(Dataset items)
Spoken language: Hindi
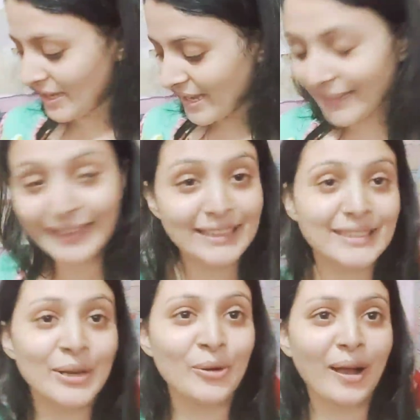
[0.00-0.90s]
कैसे हो
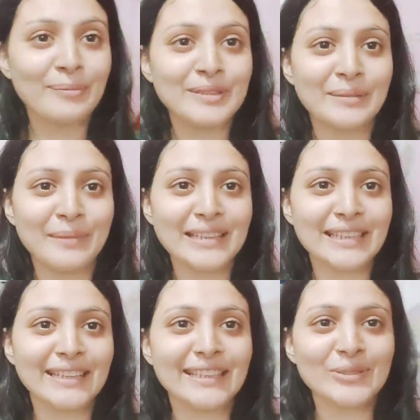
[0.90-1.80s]
आप सब मैं
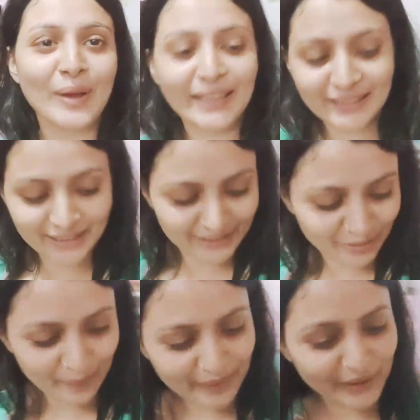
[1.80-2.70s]
शांति स्वागत करती हूँ
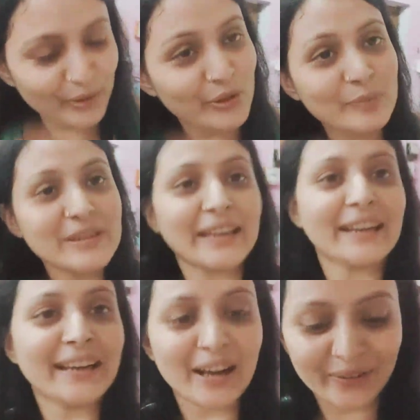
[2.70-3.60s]
अपने YouTube चैनल
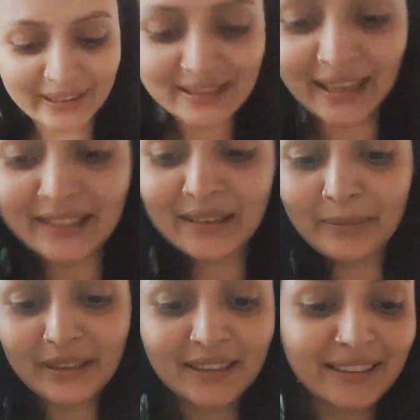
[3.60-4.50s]
गांव की शांति में।,
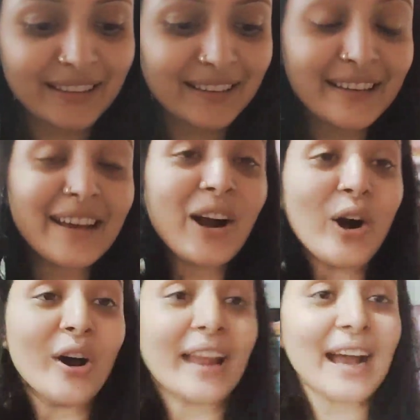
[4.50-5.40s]
में और
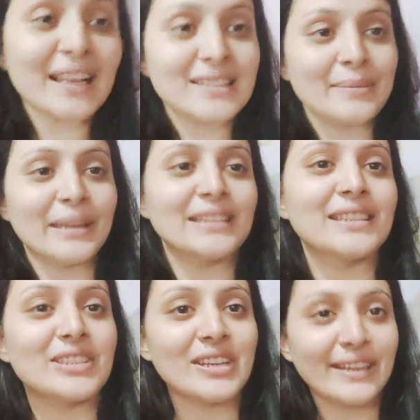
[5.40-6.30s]
आज है मेरे
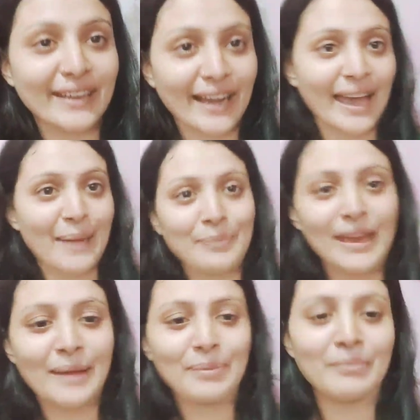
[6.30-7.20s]
सिस्टर का हैप्पी
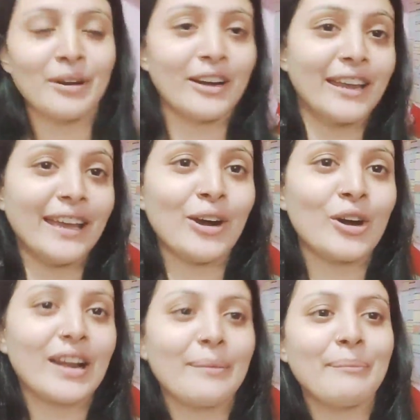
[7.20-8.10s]
हैप्पी बर्थडे और मैं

◆ Work to be completed ◆
Output only these lines, word for word: the line containing "[1.80-2.70s]" and every line after it through the last line of the data. Omit the pictures.

◆ Result for this task ◆
[1.80-2.70s]
शांति स्वागत करती हूँ
[2.70-3.60s]
अपने YouTube चैनल
[3.60-4.50s]
गांव की शांति में।,
[4.50-5.40s]
में और
[5.40-6.30s]
आज है मेरे
[6.30-7.20s]
सिस्टर का हैप्पी
[7.20-8.10s]
हैप्पी बर्थडे और मैं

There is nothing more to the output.